Oito meses depois, ponte do Potreiro segue sem respostas claras e Tito da Forquilha aponta falta de informações e cobra transparência na execução da obra

Redação
Oito meses depois, ponte do Potreiro segue sem respostas claras e oposição cobra explicações da gestão Mariano Balaban
No final da tarde deste domingo (21), o ex-vereador Tito da Forquilha voltou a levantar questionamentos sobre a situação da ponte do Potreiro, na comunidade Pindaival, distrito do Arruda, durante visita ao local onde máquinas realizam intervenções na estrutura.
A situação encontrada no local ainda é de incerteza, segundo moradores da região, após o colapso da ponte há cerca de oito meses. No local das intervenções, o ex-parlamentar, que faz oposição à atual gestão municipal, criticou a falta de informações oficiais sobre a obra e apontou ausência de transparência em pontos considerados essenciais para o acompanhamento público da intervenção.
Entre os questionamentos levantados estão o valor total do investimento, a origem dos recursos, o modelo da nova estrutura e o prazo de conclusão da obra.
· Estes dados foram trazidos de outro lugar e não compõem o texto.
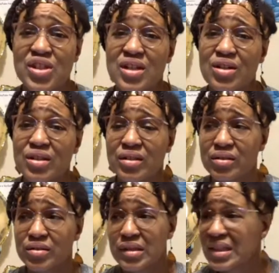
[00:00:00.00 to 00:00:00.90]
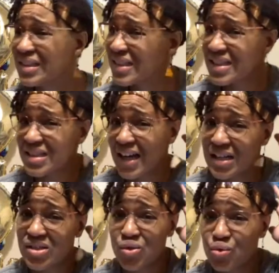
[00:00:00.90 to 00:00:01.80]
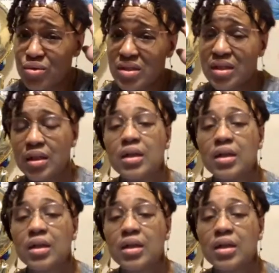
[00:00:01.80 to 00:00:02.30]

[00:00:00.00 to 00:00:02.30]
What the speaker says: year. I think kind of soon.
Até o momento, essas informações não foram detalhadas publicamente pela administração municipal.
A ponte do Potreiro é considerada uma ligação estratégica para famílias da zona rural, sendo fundamental para o transporte escolar, deslocamento de moradores e escoamento da produção agrícola. O atraso na conclusão da obra tem gerado incertezas e insatisfação entre moradores da região.
Durante a visita, Tito da Forquilha direcionou críticas à gestão do prefeito Mariano Balaban e também à atuação do Legislativo municipal, cobrando maior clareza na divulgação das informações e acompanhamento mais efetivo da execução da obra.
Em fevereiro de 2025, a Prefeitura de Rosário Oeste anunciou o início dos trabalhos de recuperação da ponte sobre o rio Potreiro, destacando a importância da intervenção para a região. No entanto, mesmo após meses de execução, a obra ainda não teve seus detalhes técnicos e administrativos totalmente esclarecidos ao público.
Outro ponto levantado pelo ex-vereador foi o uso de maquinário pertencente ao patrimônio público municipal. Segundo ele, equipamentos destinados originalmente à agricultura familiar estariam sendo utilizados na obra, o que levanta questionamentos sobre planejamento e destinação dos recursos públicos.
Tito também voltou a defender o reaproveitamento da madeira da antiga ponte, afirmando que parte do material ainda poderia ser aproveitada na reconstrução, o que, segundo ele, ajudaria a reduzir custos da obra.
Durante a vistoria, o ex-parlamentar afirmou que continuará acompanhando a situação e não descarta levar os questionamentos a lideranças políticas estaduais para buscar esclarecimentos adicionais sobre o andamento da obra.
A principal dúvida que permanece entre moradores e críticos da gestão é quando a ponte do Potreiro será finalmente concluída e liberada para uso da população.
O outro lado
Procuradas pela reportagem, fontes ligadas ao gabinete institucional da Prefeitura de Rosário Oeste informaram que estão reunindo informações junto aos setores responsáveis pela obra e também à Secretaria Municipal de Meio Ambiente. A expectativa é de que até o final da tarde desta terça-feira (23) seja divulgada uma nota oficial com esclarecimentos sobre o andamento da obra, a origem dos recursos e demais informações técnicas relacionadas à intervenção.
O Rosário Notícias reforça que mantém espaço aberto para manifestação da Prefeitura de Rosário Oeste, do gabinete institucional e dos órgãos envolvidos. Assim que a nota oficial for encaminhada à redação, o conteúdo será publicado na íntegra.